The next step was for the kids to learn to turn around on the last word and walk away fast without looking back at the teasing child. Needless to say, they all did their practice until the skill was mastered. They even spent some of their recess time practicing this on the playground.
Now that the skill was learned, practiced and mastered, Mr. Mendez could
implement his part of the operation. When children came to him to tattle about others teasing them he consistently asked, “Did you let him get by with it or did you use your ‘cool skill’?”
In the event that child admitted that he had not used his/her skill, the teacher said, “How sad that you let him get away with it. Do you suppose you are going to continue to let him get by with it or are you going to use your skill? It’s your choice, but tattling to me is no longer a choice.”
Mr. Mendez tells us that the amount of tattling and complaining has been reduced by over 90%. He also proudly tells about one of his students who came to him asking if they had to use the one-liner he taught them, or could they make up their own.
This second-grader wanted to demonstrate to the class the one-liner that he used so successfully on the playground. He stood before the class and said, “This other kid on the playground was dissin’ me. He said I had the skinniest arms in the whole school. I put on my ´cool look.´ I grinned and said, ´Bummer, I thought I was cool, man.´ I walked away before he could figure out what to say. Man, I blew his mind!”
All the kids clapped for this skillful second-grader, and the teacher beamed with pride as he thought to himself, “Now that kid is really ‘teaseproofed’ for sure.” You don’t have to wait for the teacher to “teaseproof” your kids. You can do it in your home the same way Mr. Mendez did in the classroom. What a gift you can give your child, and come to think of it, what a gift it is to a parent to know that we can send our kids out into the world “teaseproofed.”
Since the development of the “cool look” skill, many different kids have found sanctuary in its use. One of the most creative applications was seen at a local school where the kids seem to take great pleasure in claiming to do research on the behavior of other kids’ mothers and attacking each other with this information when they are mad.

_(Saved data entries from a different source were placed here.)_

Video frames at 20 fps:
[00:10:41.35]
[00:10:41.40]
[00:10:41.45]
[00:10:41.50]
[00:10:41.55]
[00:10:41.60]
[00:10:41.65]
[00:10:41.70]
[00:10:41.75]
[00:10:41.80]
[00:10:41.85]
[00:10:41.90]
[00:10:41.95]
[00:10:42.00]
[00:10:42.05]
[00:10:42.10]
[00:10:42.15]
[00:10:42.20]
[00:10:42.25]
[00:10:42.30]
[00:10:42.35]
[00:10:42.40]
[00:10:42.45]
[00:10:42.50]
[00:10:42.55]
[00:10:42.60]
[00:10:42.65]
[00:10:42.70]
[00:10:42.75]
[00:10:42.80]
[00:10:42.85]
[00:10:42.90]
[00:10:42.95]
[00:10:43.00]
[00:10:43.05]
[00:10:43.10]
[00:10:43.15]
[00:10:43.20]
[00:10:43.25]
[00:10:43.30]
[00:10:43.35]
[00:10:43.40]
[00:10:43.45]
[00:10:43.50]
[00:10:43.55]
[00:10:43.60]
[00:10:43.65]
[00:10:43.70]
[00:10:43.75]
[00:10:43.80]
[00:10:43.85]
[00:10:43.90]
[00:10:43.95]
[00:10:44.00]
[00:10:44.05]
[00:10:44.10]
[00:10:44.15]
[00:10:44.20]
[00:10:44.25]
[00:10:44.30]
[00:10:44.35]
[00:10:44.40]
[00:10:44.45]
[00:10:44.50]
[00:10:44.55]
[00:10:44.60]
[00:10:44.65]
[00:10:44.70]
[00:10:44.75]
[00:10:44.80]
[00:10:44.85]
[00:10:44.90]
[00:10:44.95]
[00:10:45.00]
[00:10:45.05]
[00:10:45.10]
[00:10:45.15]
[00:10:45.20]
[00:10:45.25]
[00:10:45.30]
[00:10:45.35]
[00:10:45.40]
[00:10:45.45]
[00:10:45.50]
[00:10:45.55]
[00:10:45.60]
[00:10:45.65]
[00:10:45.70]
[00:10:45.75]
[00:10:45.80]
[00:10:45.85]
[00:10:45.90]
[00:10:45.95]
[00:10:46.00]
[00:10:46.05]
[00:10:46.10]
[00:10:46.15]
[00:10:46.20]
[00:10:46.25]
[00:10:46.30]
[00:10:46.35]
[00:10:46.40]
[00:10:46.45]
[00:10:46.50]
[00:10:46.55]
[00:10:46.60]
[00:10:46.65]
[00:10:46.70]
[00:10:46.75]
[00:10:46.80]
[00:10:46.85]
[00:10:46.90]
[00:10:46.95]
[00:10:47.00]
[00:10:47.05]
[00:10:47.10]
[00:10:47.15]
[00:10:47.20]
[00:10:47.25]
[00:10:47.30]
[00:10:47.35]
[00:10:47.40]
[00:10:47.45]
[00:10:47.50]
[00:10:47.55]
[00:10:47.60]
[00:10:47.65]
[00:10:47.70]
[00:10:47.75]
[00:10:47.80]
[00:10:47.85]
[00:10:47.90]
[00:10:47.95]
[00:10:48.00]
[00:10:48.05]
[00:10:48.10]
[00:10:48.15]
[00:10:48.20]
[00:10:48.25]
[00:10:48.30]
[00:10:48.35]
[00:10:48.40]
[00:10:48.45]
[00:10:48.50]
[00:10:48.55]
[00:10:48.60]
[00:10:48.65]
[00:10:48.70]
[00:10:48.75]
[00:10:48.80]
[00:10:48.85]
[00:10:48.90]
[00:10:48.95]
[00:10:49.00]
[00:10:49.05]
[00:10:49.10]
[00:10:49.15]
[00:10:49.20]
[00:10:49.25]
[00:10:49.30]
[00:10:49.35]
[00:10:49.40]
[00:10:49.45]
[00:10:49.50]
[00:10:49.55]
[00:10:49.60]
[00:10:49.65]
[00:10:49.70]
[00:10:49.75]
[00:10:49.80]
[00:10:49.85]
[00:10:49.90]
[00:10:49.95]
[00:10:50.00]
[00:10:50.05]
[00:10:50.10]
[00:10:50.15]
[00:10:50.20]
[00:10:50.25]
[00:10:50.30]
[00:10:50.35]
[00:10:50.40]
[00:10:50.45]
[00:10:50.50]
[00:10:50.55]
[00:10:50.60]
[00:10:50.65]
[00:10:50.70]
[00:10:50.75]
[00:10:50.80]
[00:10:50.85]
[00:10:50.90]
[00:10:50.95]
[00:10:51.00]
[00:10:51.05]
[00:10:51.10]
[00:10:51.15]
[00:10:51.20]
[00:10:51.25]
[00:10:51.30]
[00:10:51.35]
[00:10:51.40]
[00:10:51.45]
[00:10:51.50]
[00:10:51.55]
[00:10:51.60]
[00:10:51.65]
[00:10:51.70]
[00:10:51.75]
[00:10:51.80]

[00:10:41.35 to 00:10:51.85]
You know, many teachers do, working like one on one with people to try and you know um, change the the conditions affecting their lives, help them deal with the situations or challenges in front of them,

One kid yelled out to the other in this fashion and the youngster being attacked put on his “cool look”and returned, “I tell her to be nice, but she gets mad when I tell her what to do.” With this he turned and walked away.
The teacher who witnessed this reported that the attacker’s mouth fell open and all he could say under his breath was, “Man, that guy’s weird. He be weird.”
Now the kid who pulled this one off is absolutely “teaseproofed.” Even if kids try to tease him, the attacks will bounce off like Ping-Pong balls off a stone wall.